I met a friend at a park yesterday, to share a cup of coffee, to chat, to get to know one another a little better, and to discuss challenges and opportunities we have encountered in writing and in education. I walked up to find her sitting at a picnic table, mask in hand. I’d left my mask in the car, absentmindedly. We agreed to situate ourselves at a table “six feet apart” which feels awkward. We find ourselves willing to taking a risk to sit in that awkwardness in order to be together, to build relationship, to share life.
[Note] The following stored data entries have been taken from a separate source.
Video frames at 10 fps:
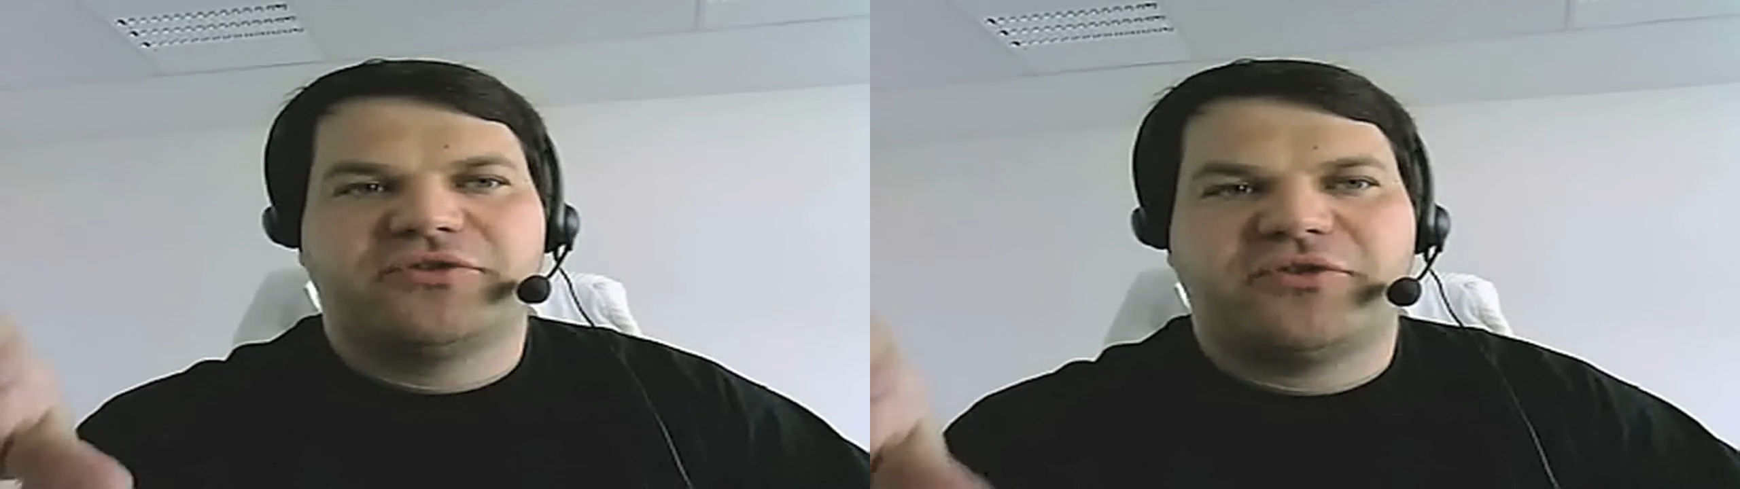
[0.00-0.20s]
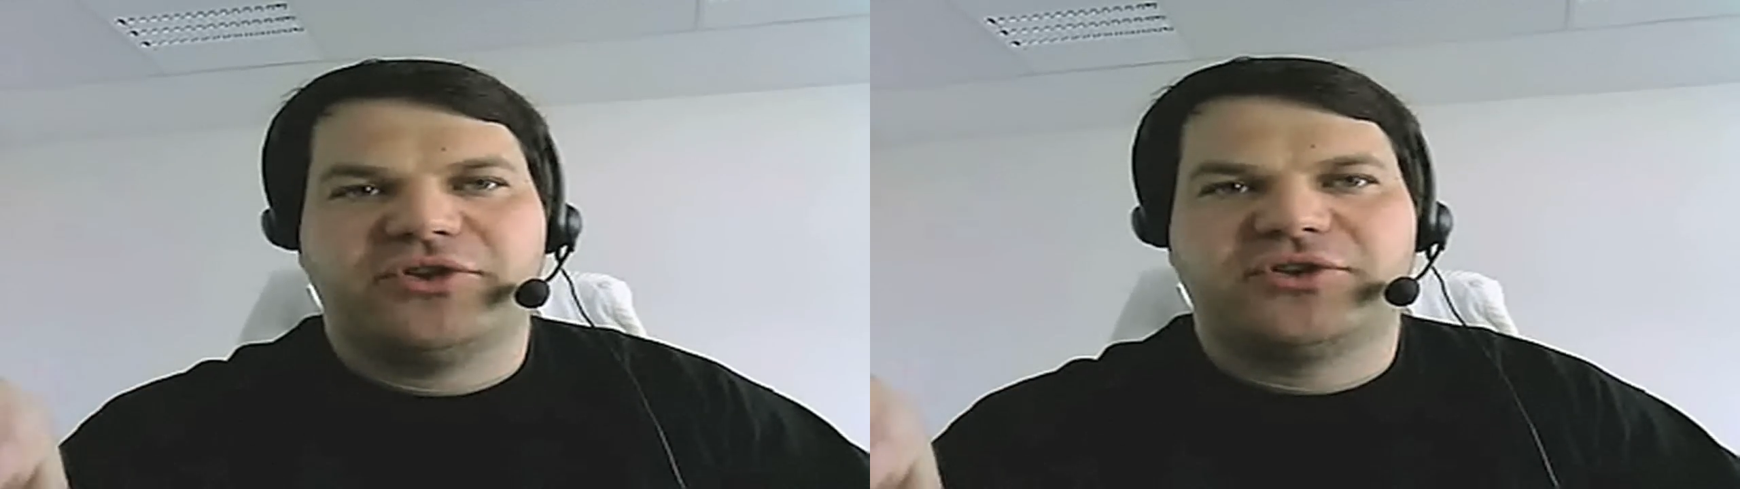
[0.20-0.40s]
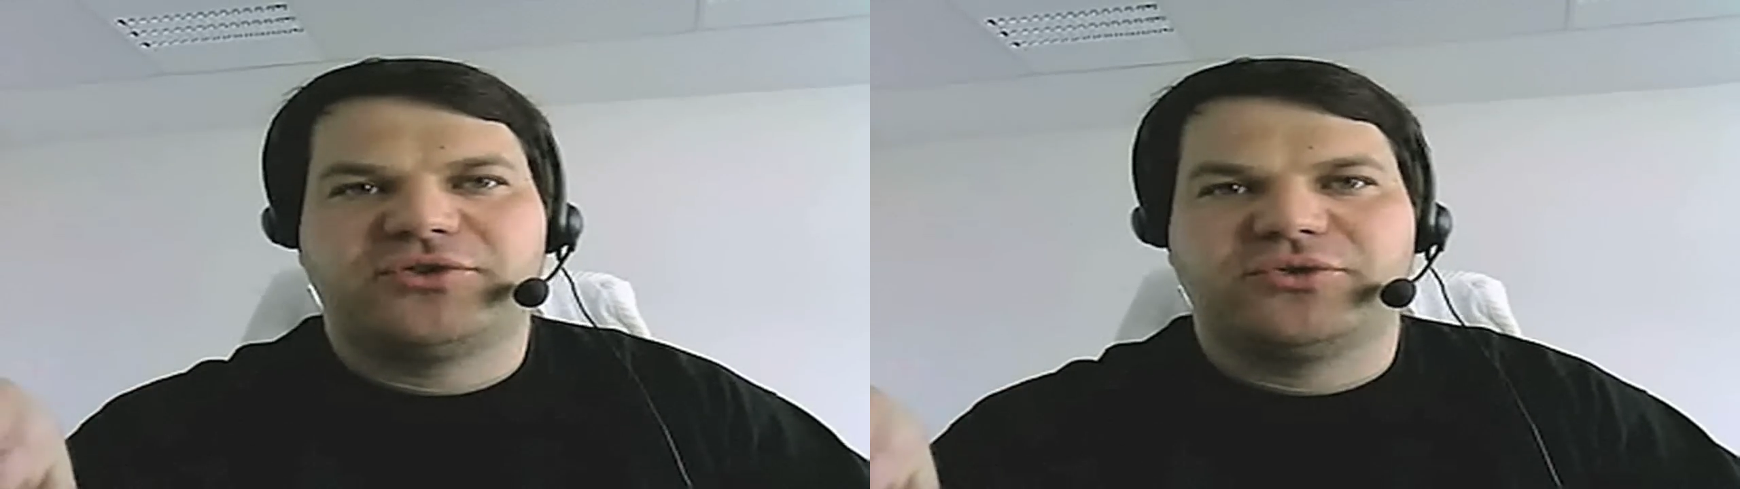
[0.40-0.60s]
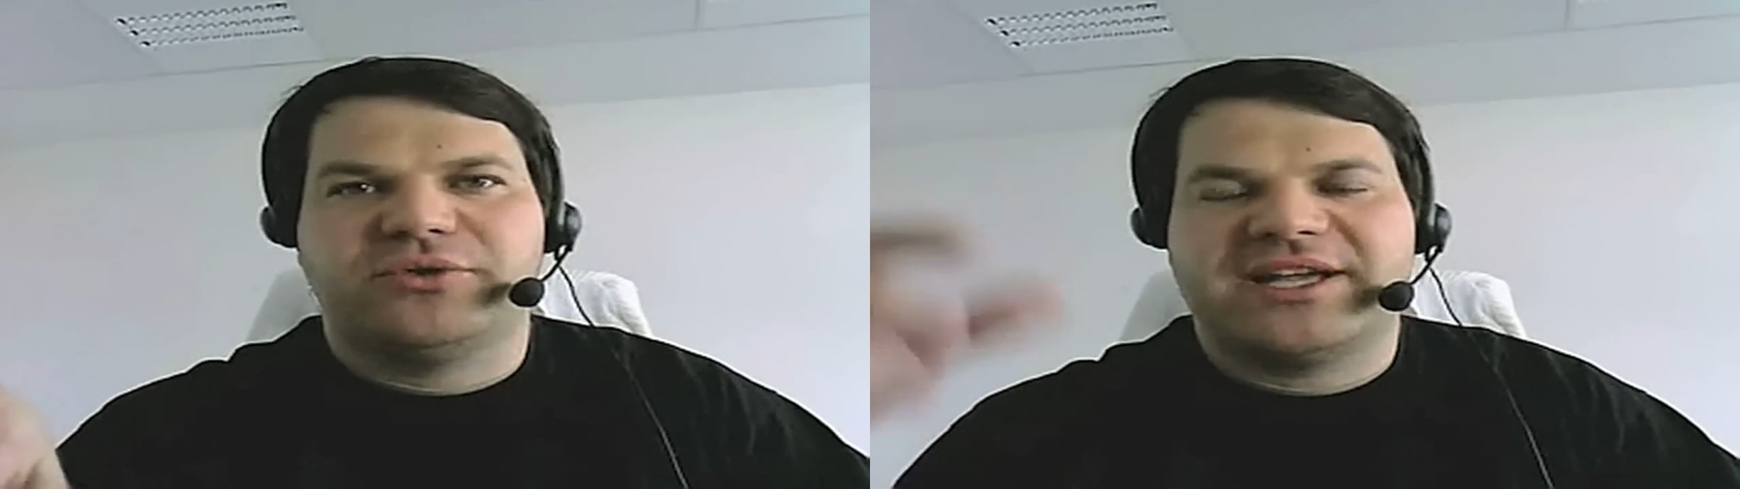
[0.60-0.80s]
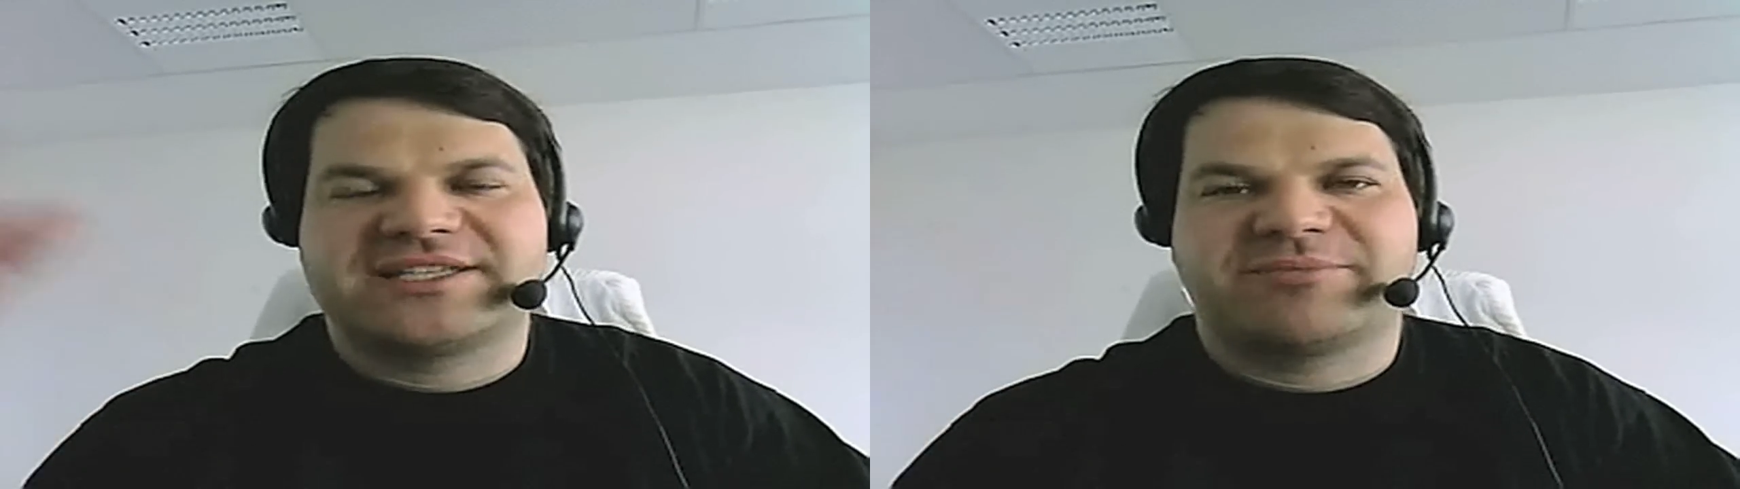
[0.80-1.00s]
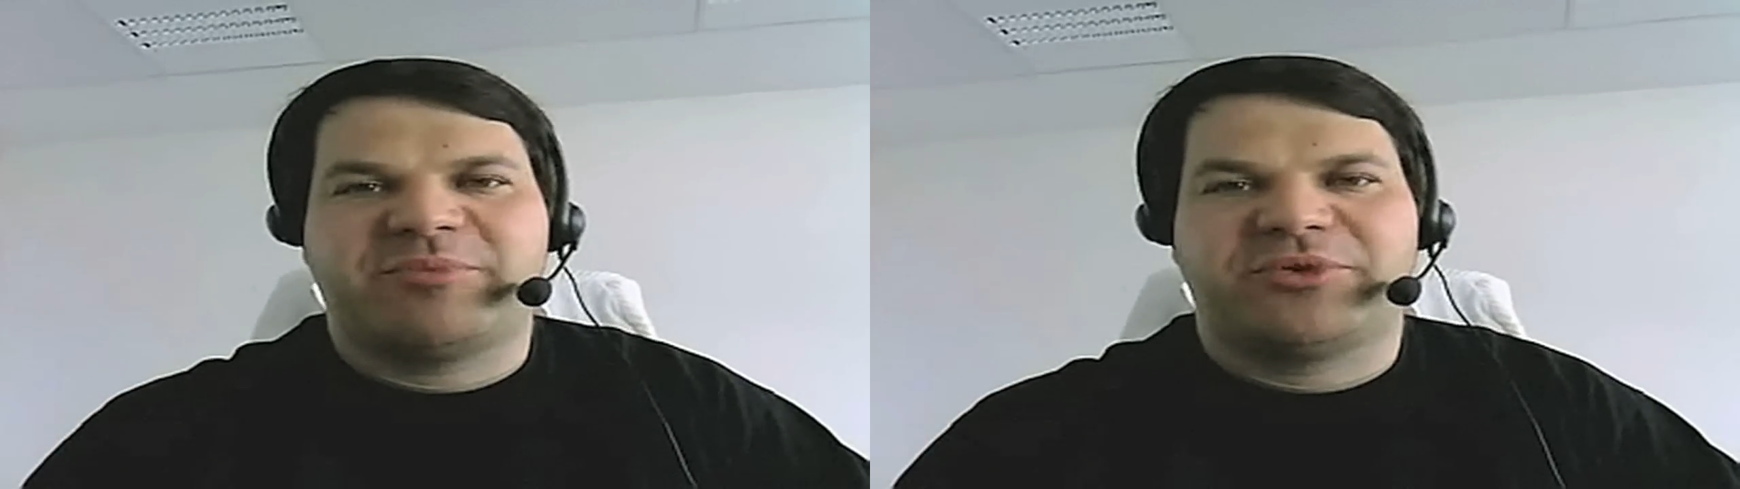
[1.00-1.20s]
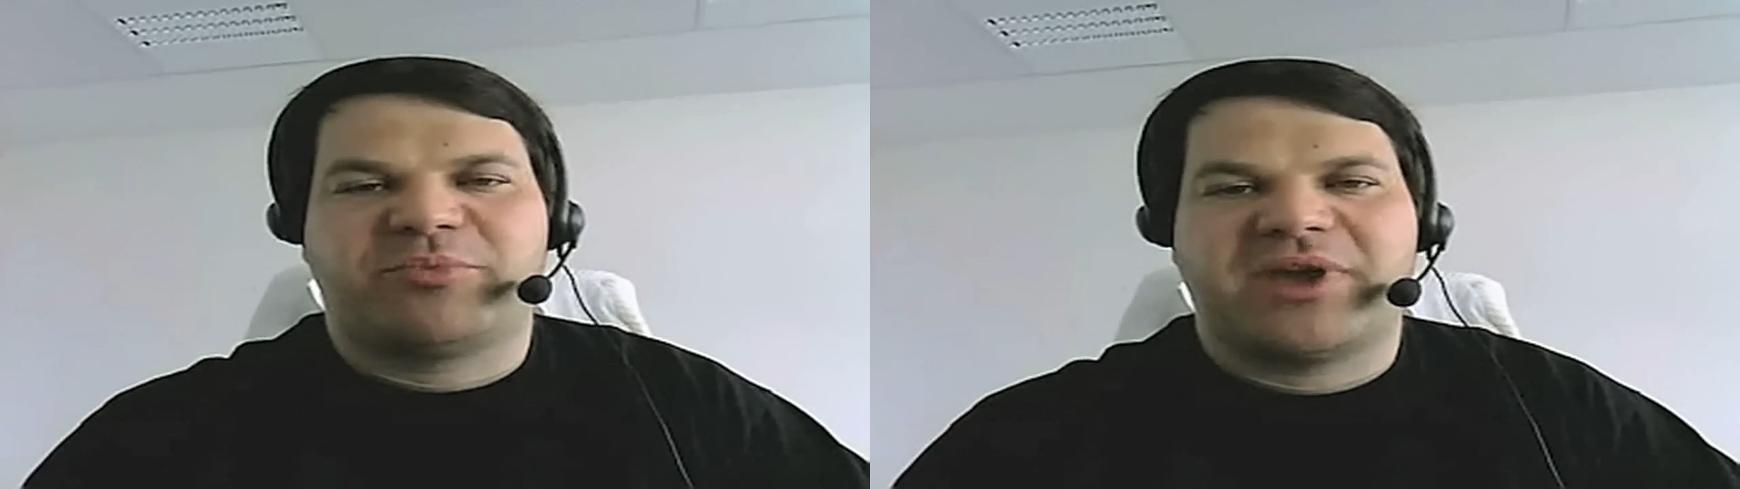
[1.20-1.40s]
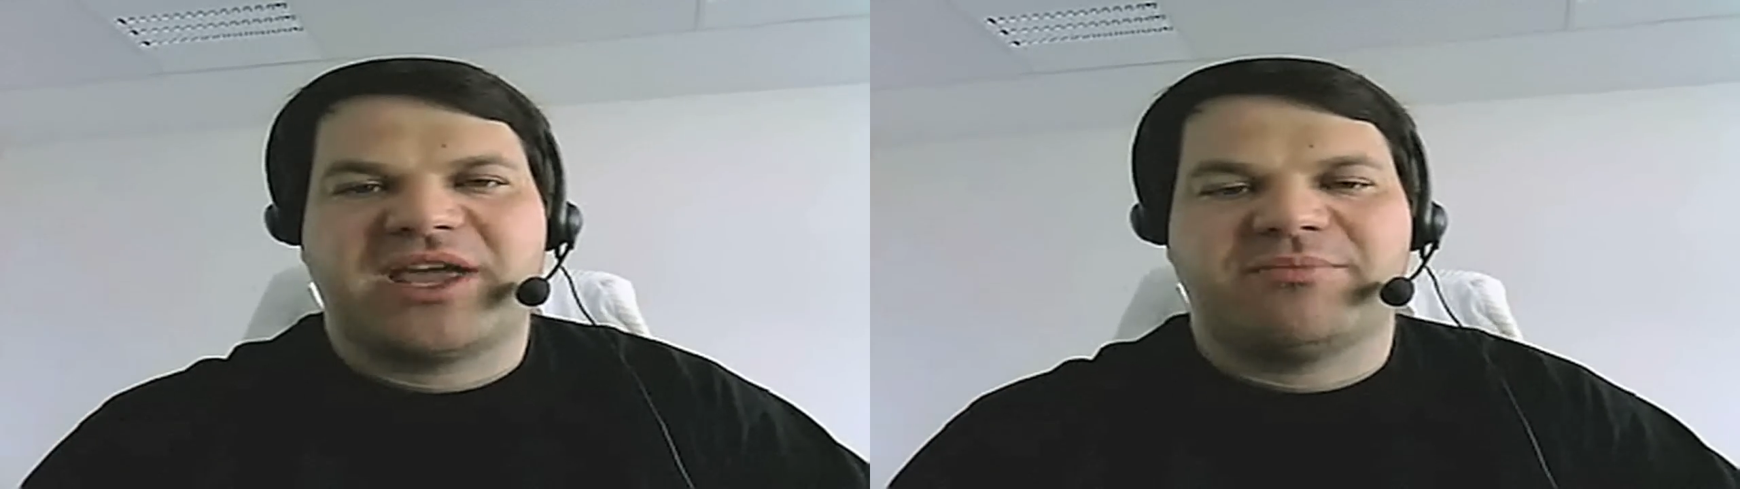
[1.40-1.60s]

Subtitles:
want to ask people to pay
My husband and I were in a similar situation last week when we met with the members of our community group outside. We hadn’t physically been together since early March, and we were excited to see one another, but what would’ve have been hugs turned into awkward negotiations of space as we gathered around a picnic table to chat and catch up. We all agreed to take some measured risk, to share space, to hear one another’s voices in person, to build community.
Yesterday morning, after my meet-up at the park, I was driving to my first Hellerwork appointment since March 24, when I passed a large group of people gathering to walk to mark the celebration of Juneteenth and to acknowledge that though we’ve come a long way from the days of slavery, we have a long way yet to go before people of color experience equity in America. I saw many, most wearing masks, walking in groups of two or five or eight, carrying signs, wearing T-shirts with messages of unity and support. They were willing to take a risk — to come outside and gather during a pandemic — for the sake of racial equity.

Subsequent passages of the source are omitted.